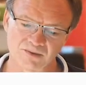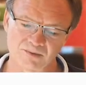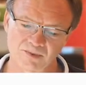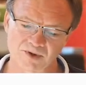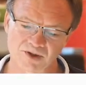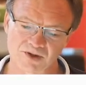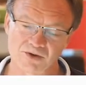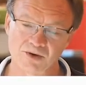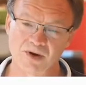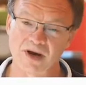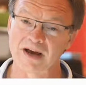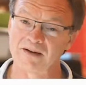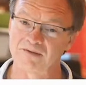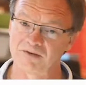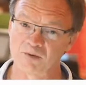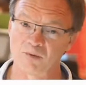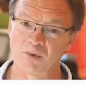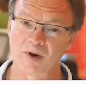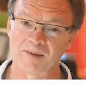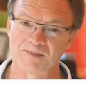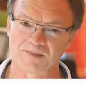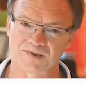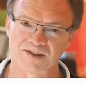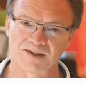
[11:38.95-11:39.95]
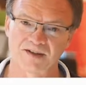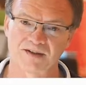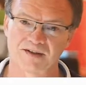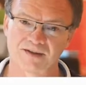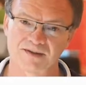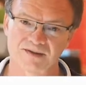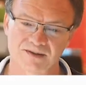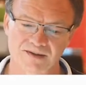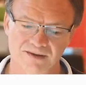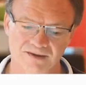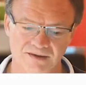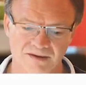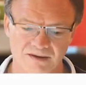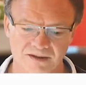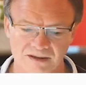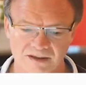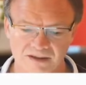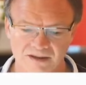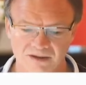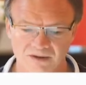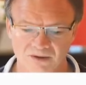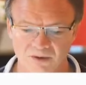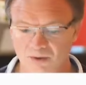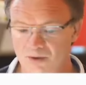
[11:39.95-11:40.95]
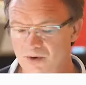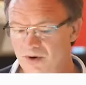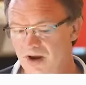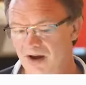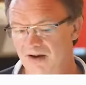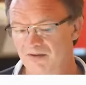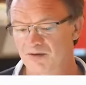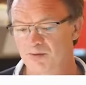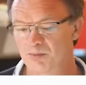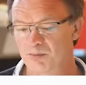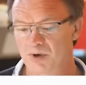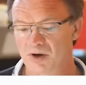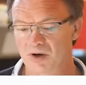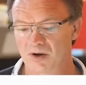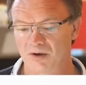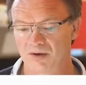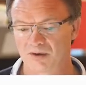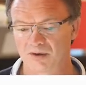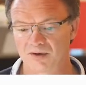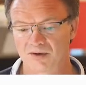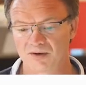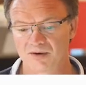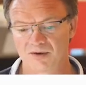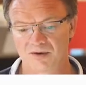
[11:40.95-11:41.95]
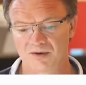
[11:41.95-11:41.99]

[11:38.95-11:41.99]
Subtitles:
but you have a website or you have a blog.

_EXERCISE AIM_
Copying starts at the line containing "[11:40.95-11:41.95]" and ends at the last line of the material above; repeat only those lines exactly and omit the pictures.

_OUTPUT BELOW_
[11:40.95-11:41.95]
[11:41.95-11:41.99]

[11:38.95-11:41.99]
Subtitles:
but you have a website or you have a blog.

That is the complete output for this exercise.